Deixou o trabalho do dia a dia ou, como ela diz, deixou de ter patrão, mas a ideia de fazer leitores não ficou para trás. Por isso é Voluntária de Leitura, e precisamente na escola onde aprendeu a ler e a escrever. A fabulosa energia de Teresa Calçada, a curiosidade extrema e o prazer de pensar numa conversa que podia nunca mais acabar.

 

Entrevista de Ana Sousa Dias

 

Como faz essas leituras? Leva livros de casa? 

Umas vezes levo os meus livros de miúda, algumas histórias de que gostei, ou que eu tenho ainda presente o sentimento de as ter lido. Livros que aparecem, que me apetece levar, ou livros da biblioteca da escola. Levei várias vezes a escolas o meu primeiro dicionário, que o meu pai que me deu quando eu andava na primária e até tem a dedicatória dele. Um livro que ele achava que devíamos ter. Isso pode ser pretexto para representar à miudagem o valor dos dicionários. Ele também me deu “Os Lusíadas” e claro que não vou levar este livro para alunos do 2.º ano, mas quando penso nisso ocorre-me levar “Os Lusíadas para gente nova” do Vasco Graça Moura, um livro ótimo como só um grande conhecedor de Camões pode fazer. Enfim, são pretextos sobre pretextos.

É um mundo infindável?

Sim, e podemos abordá-lo de várias maneiras. Basta ter um pretexto, depois os miúdos interessam-se. A promoção da leitura não tem de ser sempre com literatura de ficção, alguns miúdos gostam mais de ciência ou de outro tema. Uma vez fui a uma sessão da Fábrica da Ciência [de Aveiro] que é estupenda em matéria de trabalho com os miúdos. A Rede de Bibliotecas Escolares tem uma experiência fantástica com eles, têm até uma parceria.

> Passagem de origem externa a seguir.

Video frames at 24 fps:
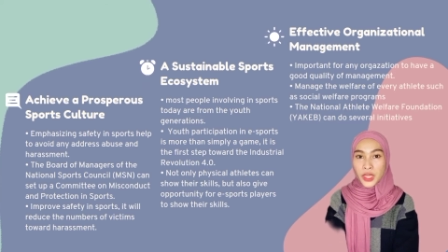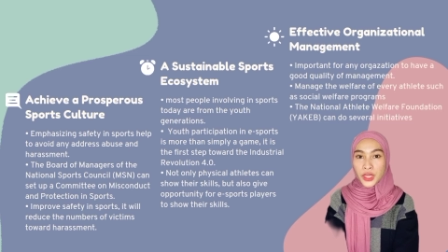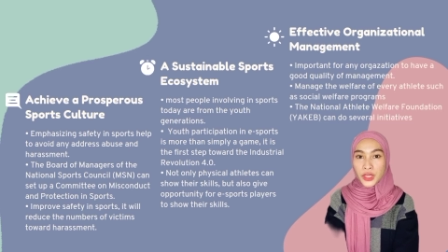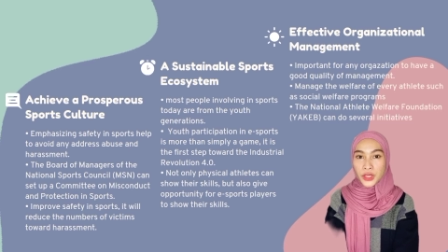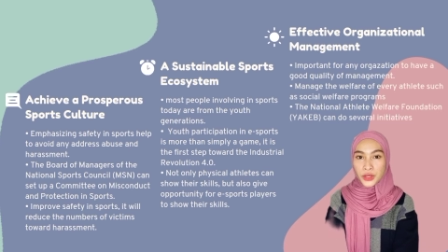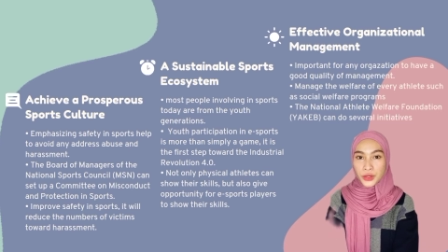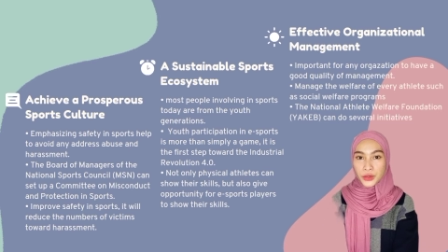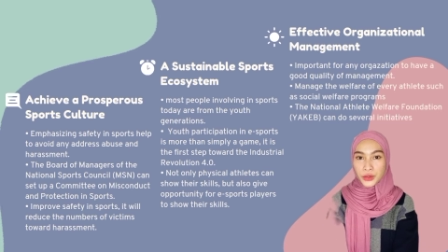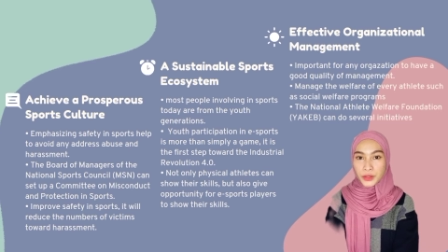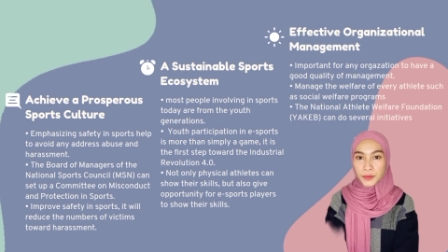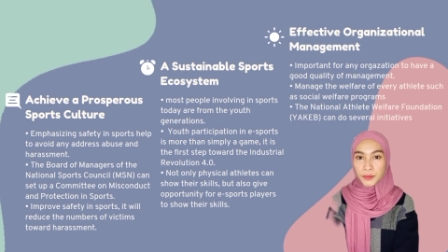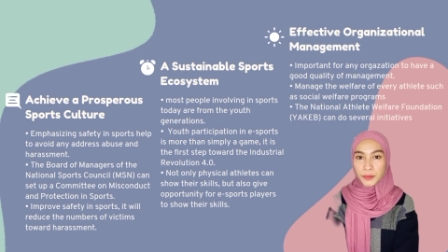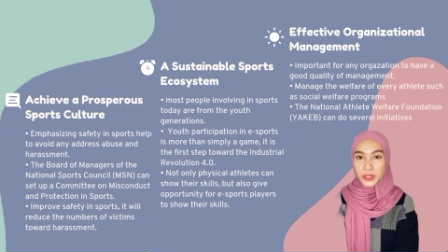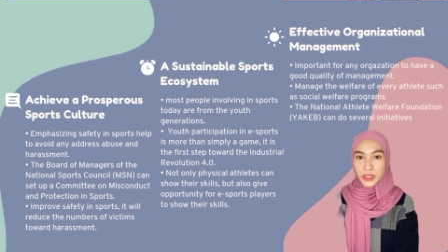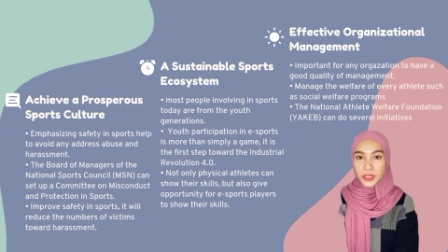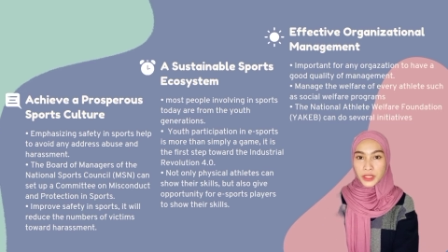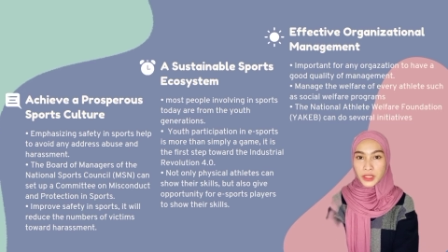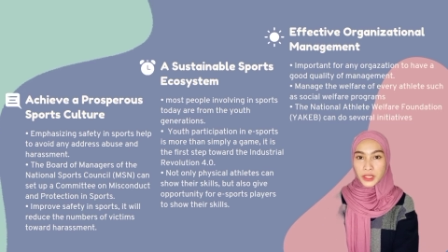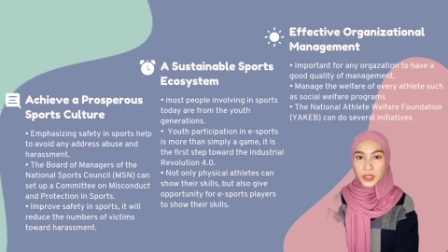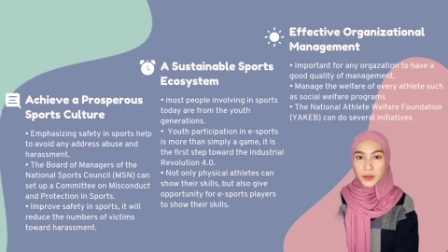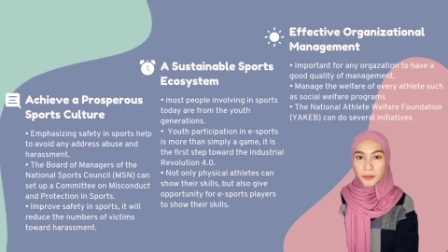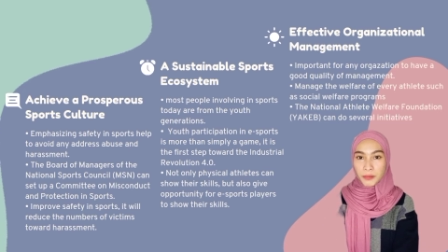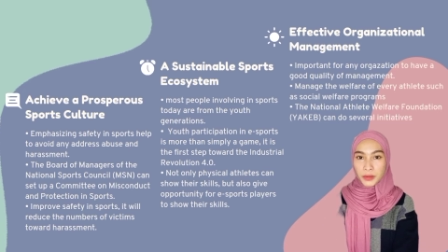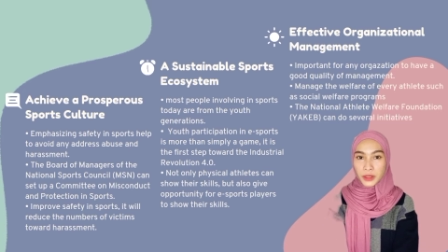Youth
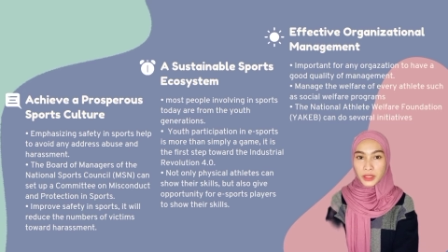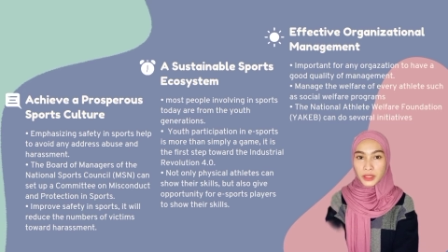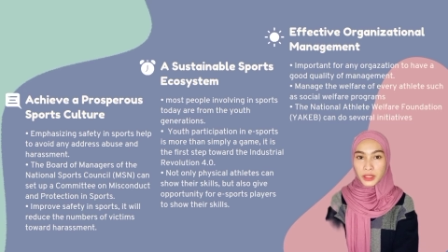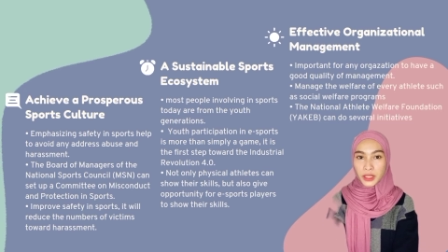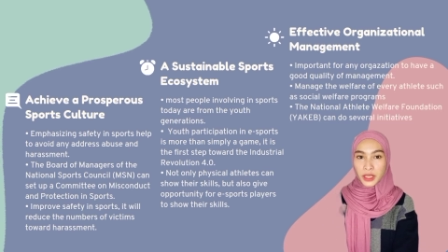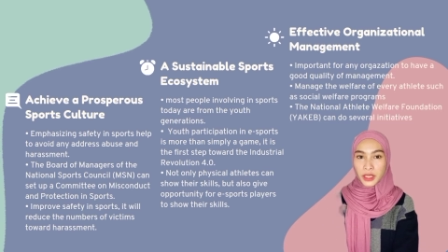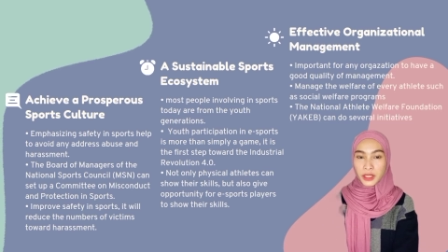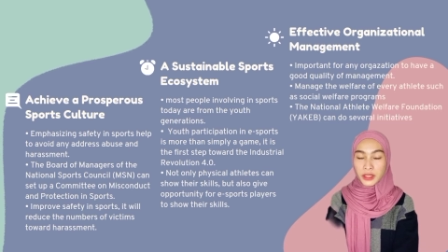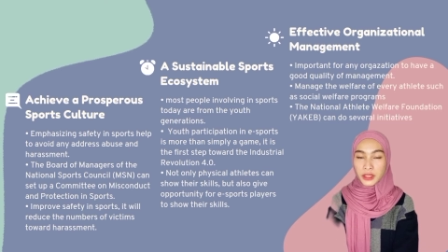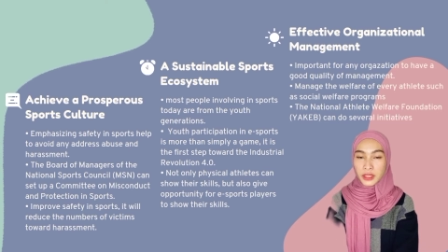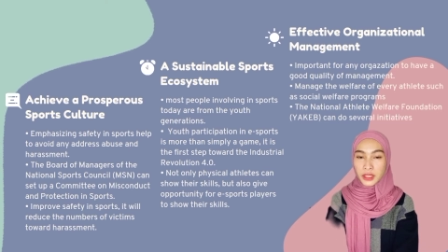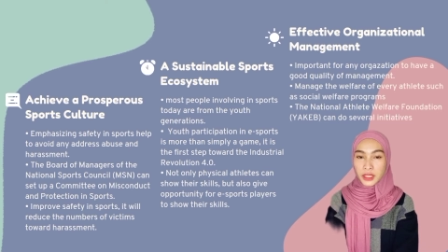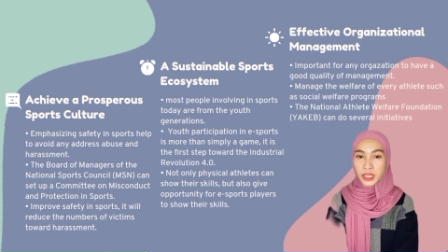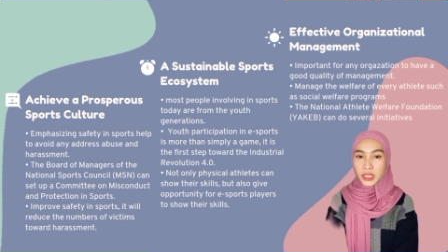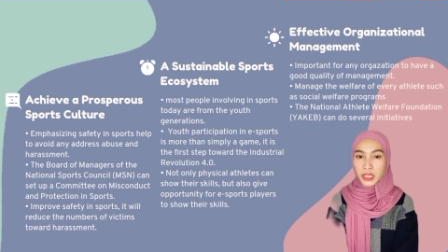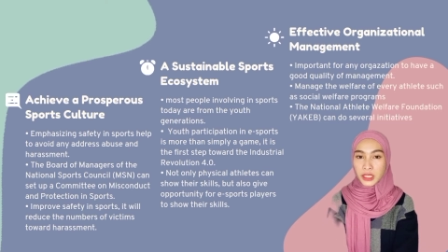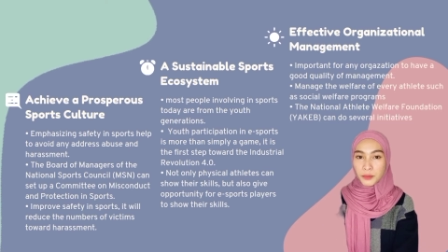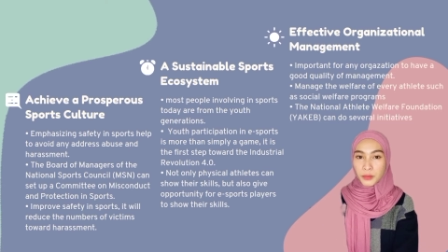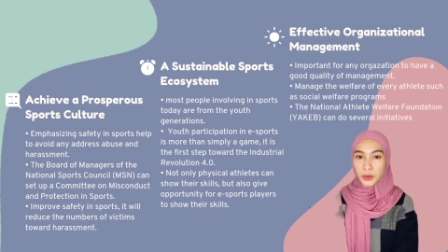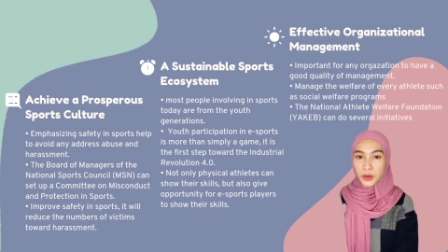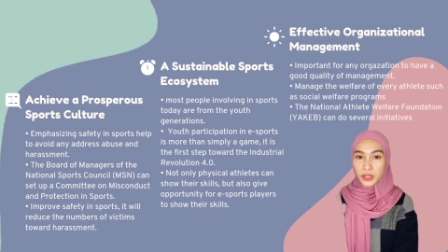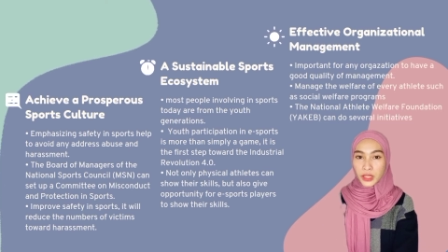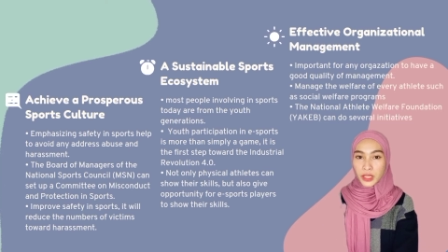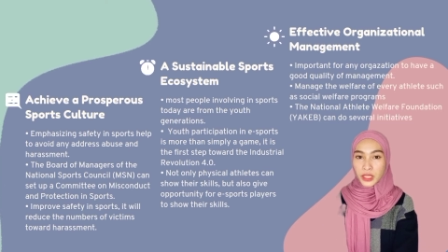participation in
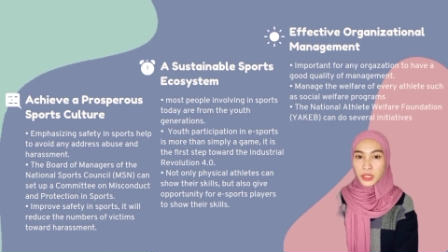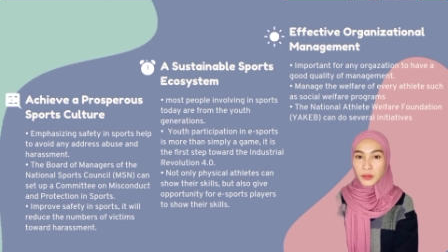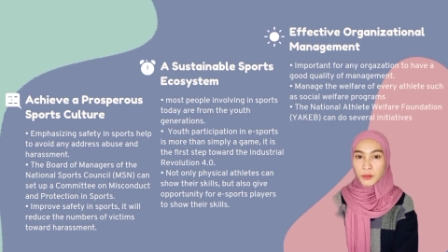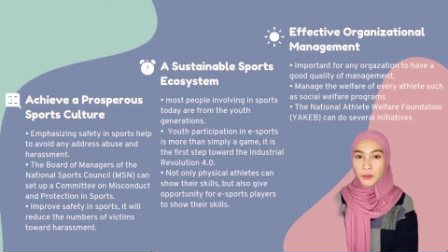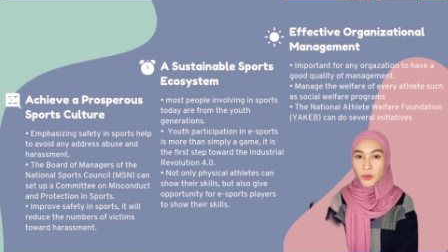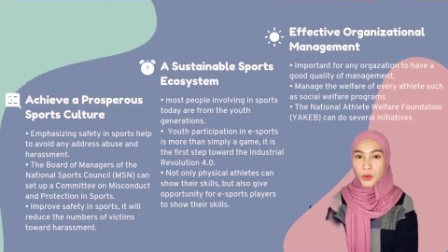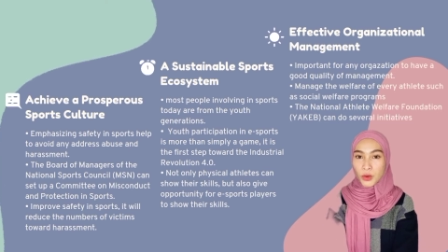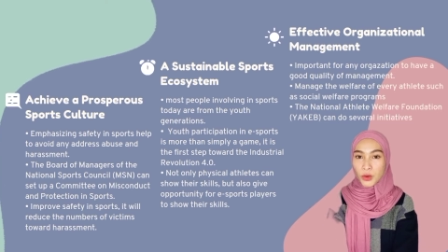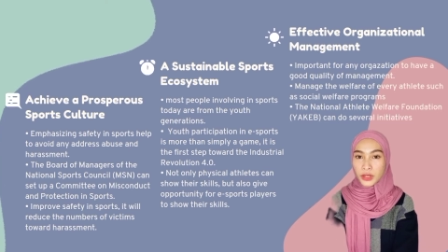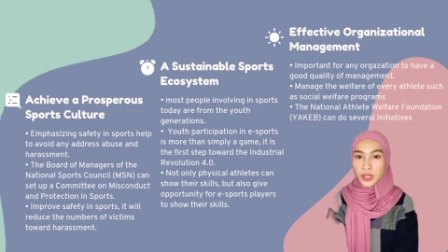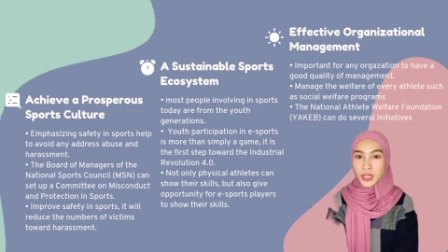esport is more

Aquilo ocorria num hotel e era um pequeno-almoço. Eles comiam o que queriam e falávamos de livros. Eu levava um conjunto de livros, de ciência, de ficção, de filosofia. Gosto muito de falar de filosofia para crianças, é um tema que cria muitas empatias. Gerou-se uma conversa com os miúdos, e via-se os interesses deles, comparava-se, uma discussão à volta de livros com canalha miúda, no meio de um pequeno-almoço importantíssimo, imagine-se, num hotel. Na conversa, percebemos quais são os temas que os interessam mais. Muitas crianças trazem um currículo oculto mais vasto que outras, por razões de família. O currículo oculto é muito importante, é por isso que a escola e as bibliotecas têm um papel nessa inclusão.

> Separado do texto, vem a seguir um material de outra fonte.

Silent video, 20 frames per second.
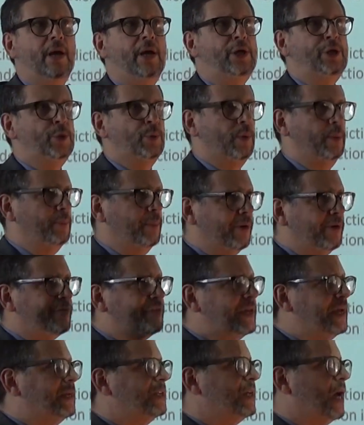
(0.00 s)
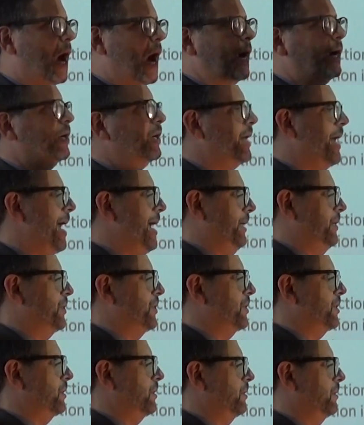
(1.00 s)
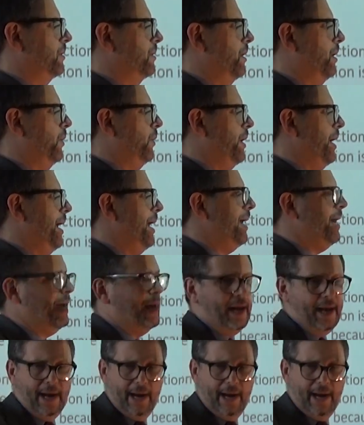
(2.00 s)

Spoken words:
you remove the entire case, okay?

Como se revela esse currículo oculto?

Tenho a experiência de voluntária de leitura numa biblioteca de aldeia e basta conhecer a a história dos miúdos, das famílias, da própria aldeia, olho para eles e sei que vocabulário trazem. É um ecossistema. E o léxico de cada um faz a diferença na capacidade de leitor. Não é nenhum anátema, a escola pode bem, e deve, ultrapassar isso. É um grande desafio para a escola e para as bibliotecas. É na prática com as palavras, a brincar com elas, a saber usá-las, que percebemos as nuances. Podemos usar a literatura científica ou artística ou do desporto – por que não? Há miúdos que tendem para uma literatura e outros para outra. Eles trazem preferências muitas vezes marcadas pelos gostos dos pais, uns gostam de carros ou de motos, porque o pai tem, por exemplo, ou de surf, porque o pai faz. Mas é possível fazê-los ganhar outra lógica de interesses.